Xi Jinping Pitches China as the World's AI Referee, Launching a 29-Nation Governance Body as U.S. Chip Curbs Bite
Opening Shanghai's World Artificial Intelligence Conference, Xi called for a “symphony of global cooperation” and unveiled a new China-headquartered organization to write the rules of AI — a direct challenge to Washington.
SHANGHAI — President Xi Jinping used the opening of China's flagship artificial-intelligence summit on Friday to position Beijing as the natural steward of the technology's future, calling for AI development and governance to become a shared global project rather than the province of any single superpower.
“The development of artificial intelligence should not be a solo performance by any single country but rather a symphony of global cooperation,” Xi told delegates at the opening of the World Artificial Intelligence Conference, which runs July 17 to 20. It was the first time the Chinese leader delivered the keynote at the annual Shanghai gathering, a signal of how central the technology has become to his ambitions.
The centerpiece of the announcement was a new World Artificial Intelligence Cooperation Organization, an intergovernmental body to be headquartered in Shanghai. Chinese state media said 29 countries, including Pakistan, Russia and Kazakhstan, had signed on to establish the group, which Beijing framed as a forum for setting international standards on a technology that is reshaping economies, militaries and information itself. Xi also pledged 5,000 training and seminar slots for developing nations over the next five years.
Xi took a thinly veiled swipe at the United States, warning against “overstretching the concept of national security” in the AI field — a reference to the export controls that have blocked Chinese firms from buying the most advanced American chips.

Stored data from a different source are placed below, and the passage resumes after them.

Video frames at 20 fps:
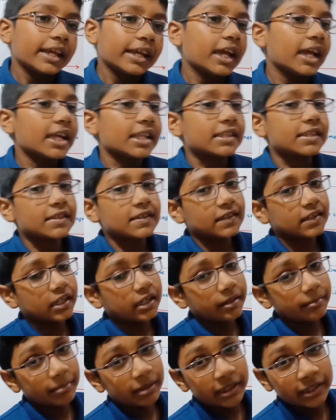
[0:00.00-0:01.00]
It's
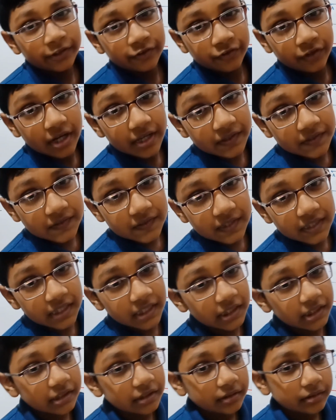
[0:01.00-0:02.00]
gonna be
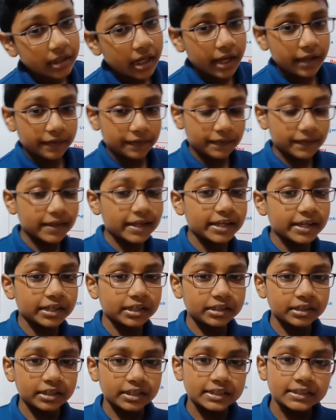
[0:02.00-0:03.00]
interesting, I
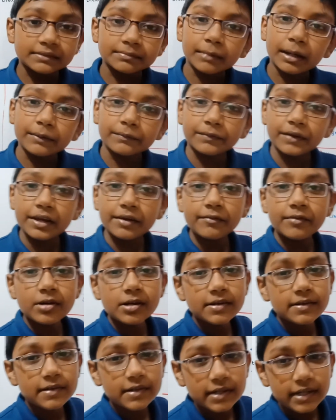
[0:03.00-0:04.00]
think. It's my
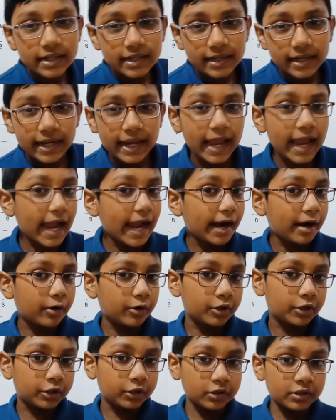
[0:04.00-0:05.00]
favorite
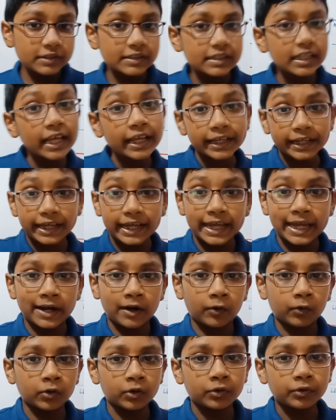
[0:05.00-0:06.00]
arrow. Looks like an
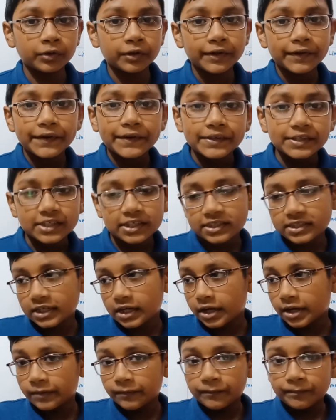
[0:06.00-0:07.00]
arrow. It
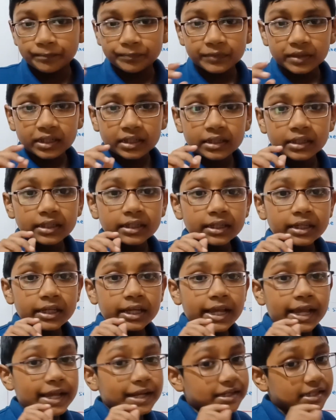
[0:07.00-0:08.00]
doesn't
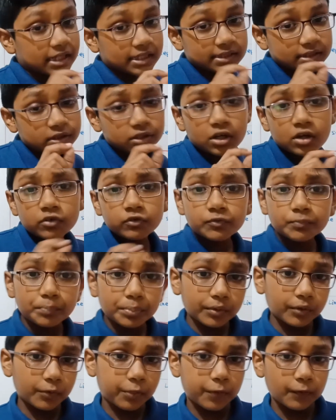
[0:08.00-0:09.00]
go
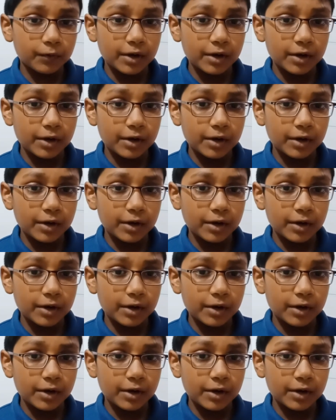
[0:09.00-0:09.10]
both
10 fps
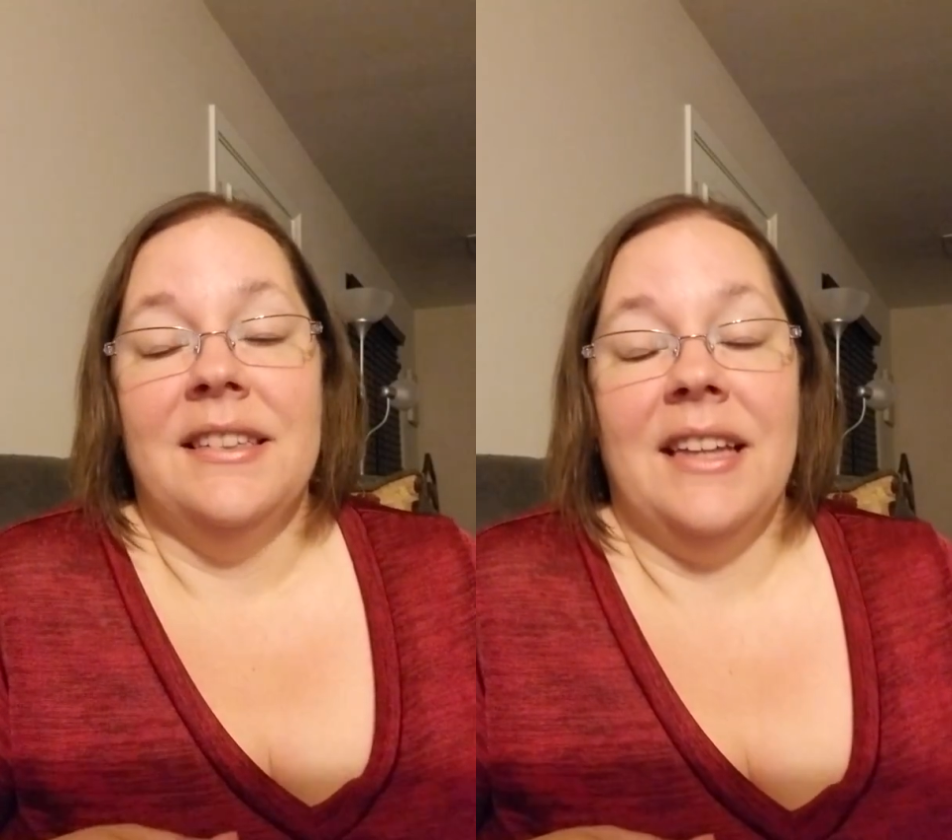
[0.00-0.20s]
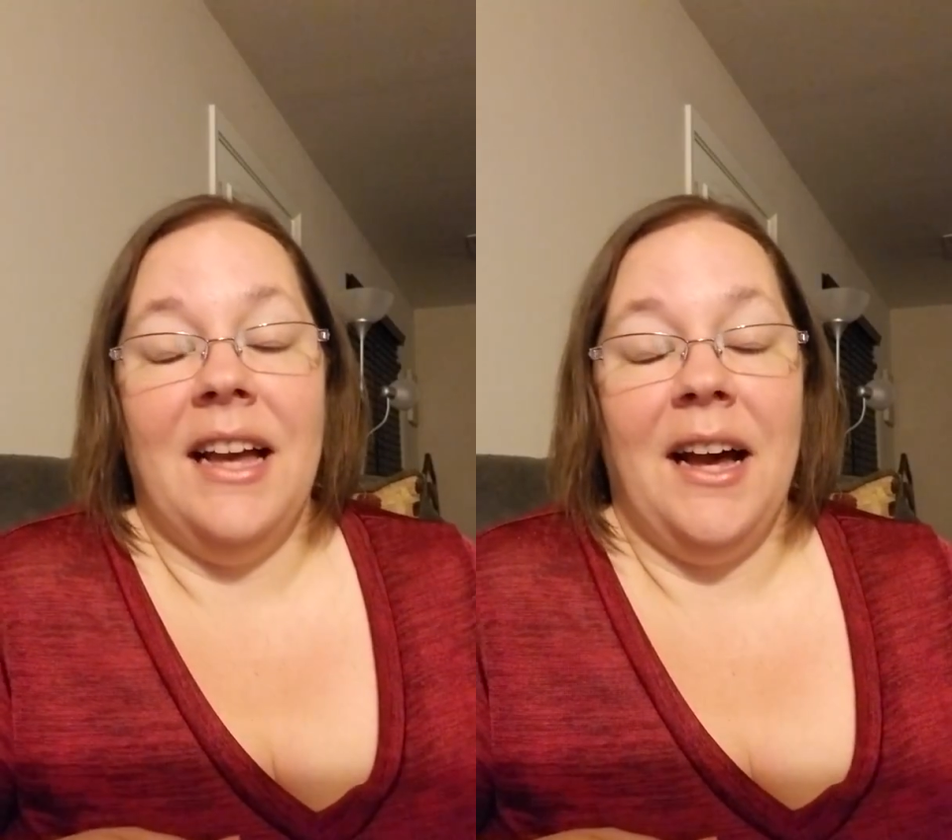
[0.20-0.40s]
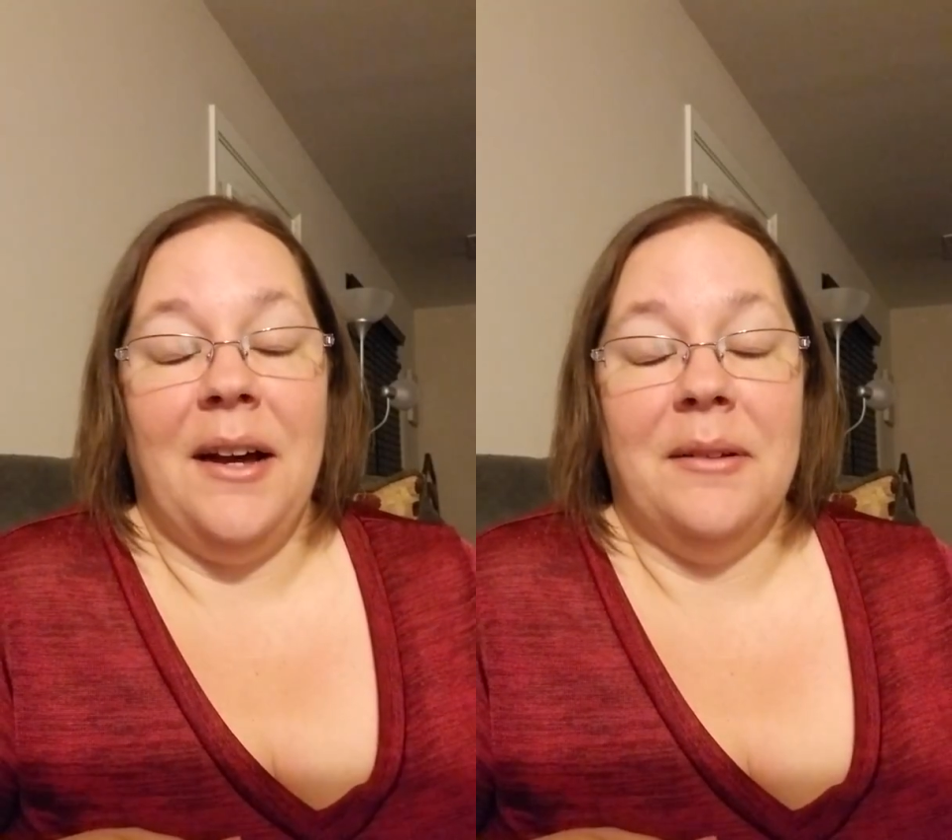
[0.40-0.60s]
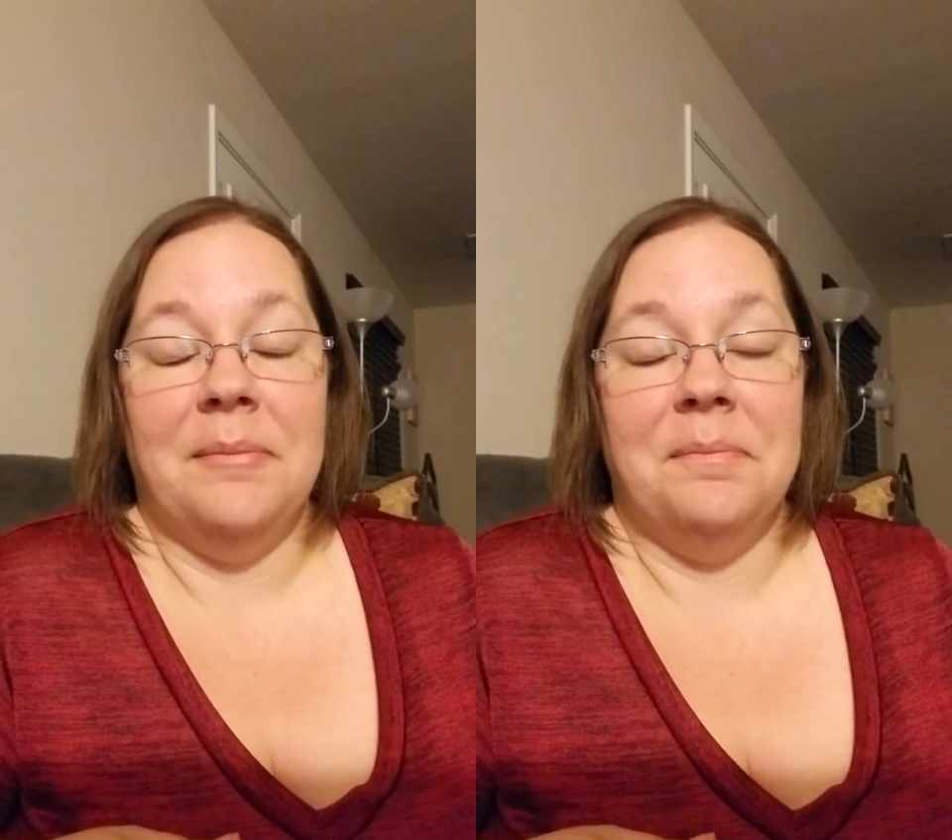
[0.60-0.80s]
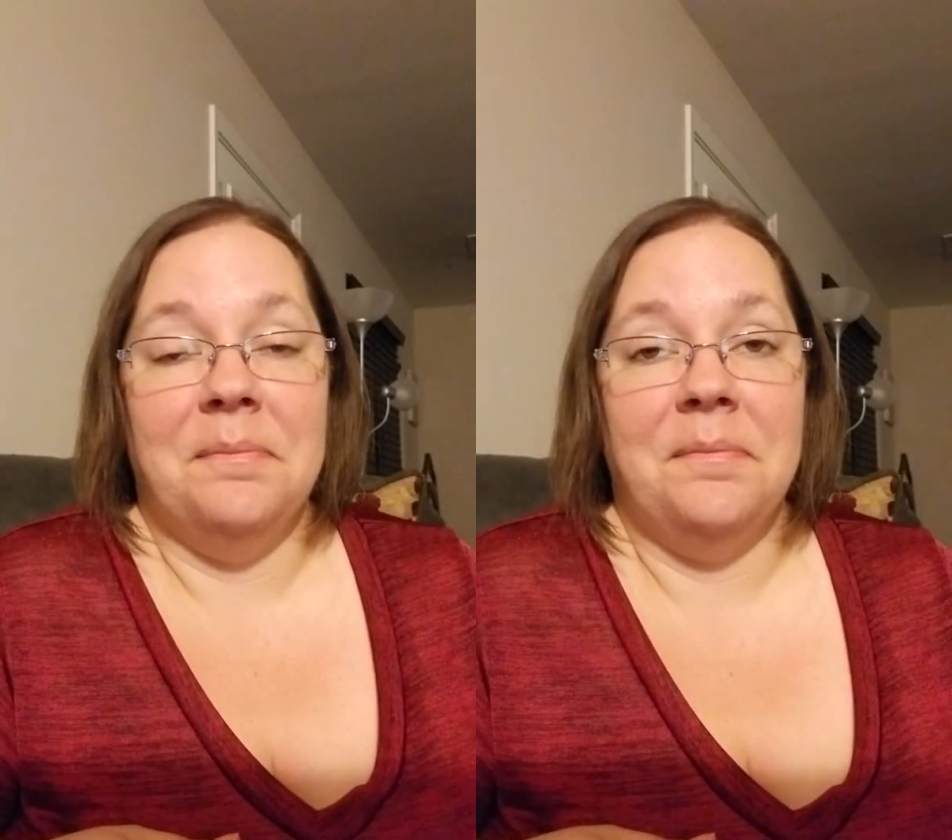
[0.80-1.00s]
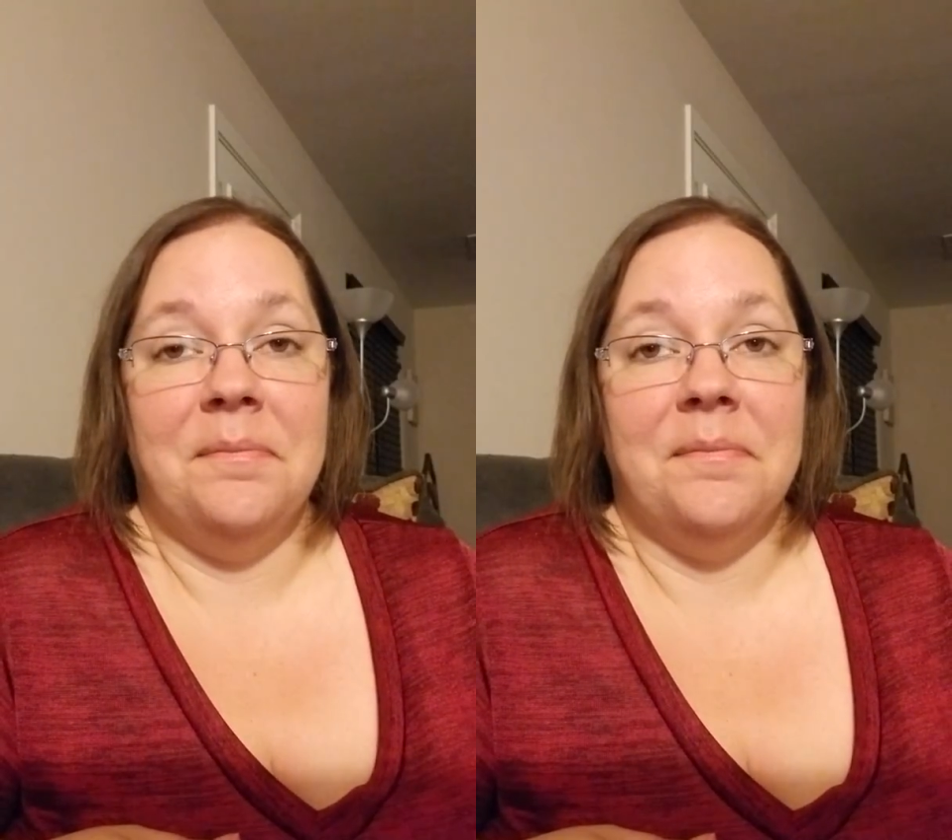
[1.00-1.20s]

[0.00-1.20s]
Because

Those restrictions have squeezed Beijing's access to cutting-edge hardware while spurring a wave of domestic development. U.N. Secretary-General António Guterres and leaders from Kazakhstan, Cambodia and Thailand were among those in attendance.

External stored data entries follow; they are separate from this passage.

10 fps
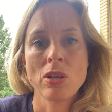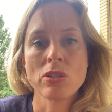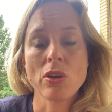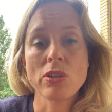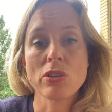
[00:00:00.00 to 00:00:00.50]

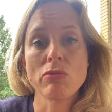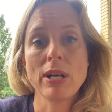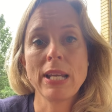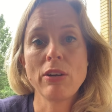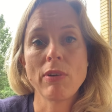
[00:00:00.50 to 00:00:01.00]
So there's a
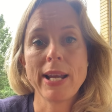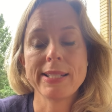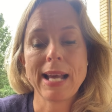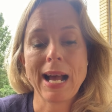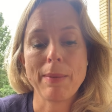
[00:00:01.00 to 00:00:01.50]
really
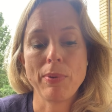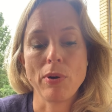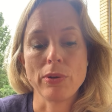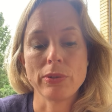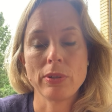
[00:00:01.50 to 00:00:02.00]
great app
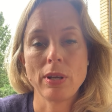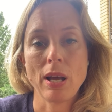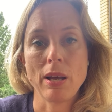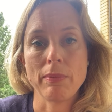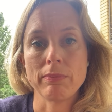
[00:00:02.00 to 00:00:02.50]
on
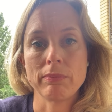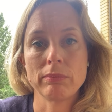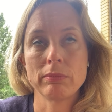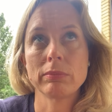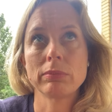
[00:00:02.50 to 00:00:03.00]

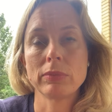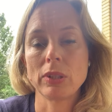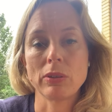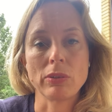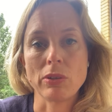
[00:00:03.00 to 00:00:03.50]

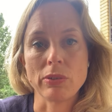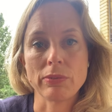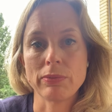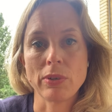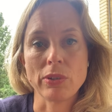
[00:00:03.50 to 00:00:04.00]

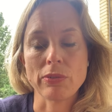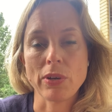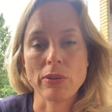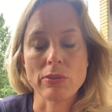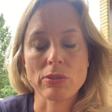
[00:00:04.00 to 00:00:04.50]
your
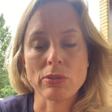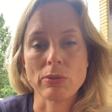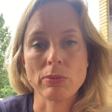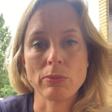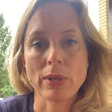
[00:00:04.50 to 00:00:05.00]
phones
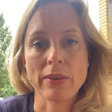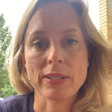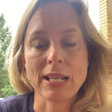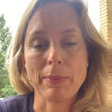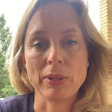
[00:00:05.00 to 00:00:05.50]
or
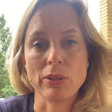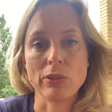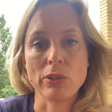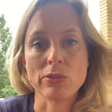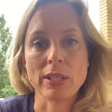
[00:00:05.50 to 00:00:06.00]
whatever tablet you're
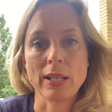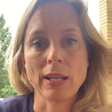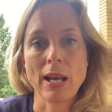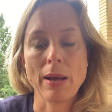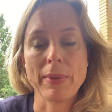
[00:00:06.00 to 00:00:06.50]
using,
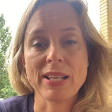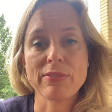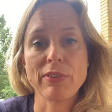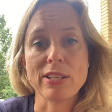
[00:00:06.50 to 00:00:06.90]
and it's free.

The diplomacy was paired with a hardware-and-software flex. Coinciding with the conference, the Chinese startup Moonshot released its newest model, Kimi K3, which the company said runs on 2.8 trillion parameters — a scale it claimed makes it the world's largest open-source model, ahead of rival DeepSeek's 1.6-trillion-parameter V4 Pro. Chinese labs have increasingly leaned on open-source releases to win global developers even as they are cut off from top-tier U.S. silicon.
The pitch lands amid an intensifying technological rivalry between Washington and Beijing, with each side racing to set the terms on which the rest of the world adopts AI. Analysts note that a China-led standards body would give Beijing leverage far beyond its own borders, embedding its preferences into the systems used by developing economies. Whether Western governments engage with the new organization or treat it as a competing bloc will shape the coming fight over who governs the most consequential technology of the era.
Originally reported by Associated Press.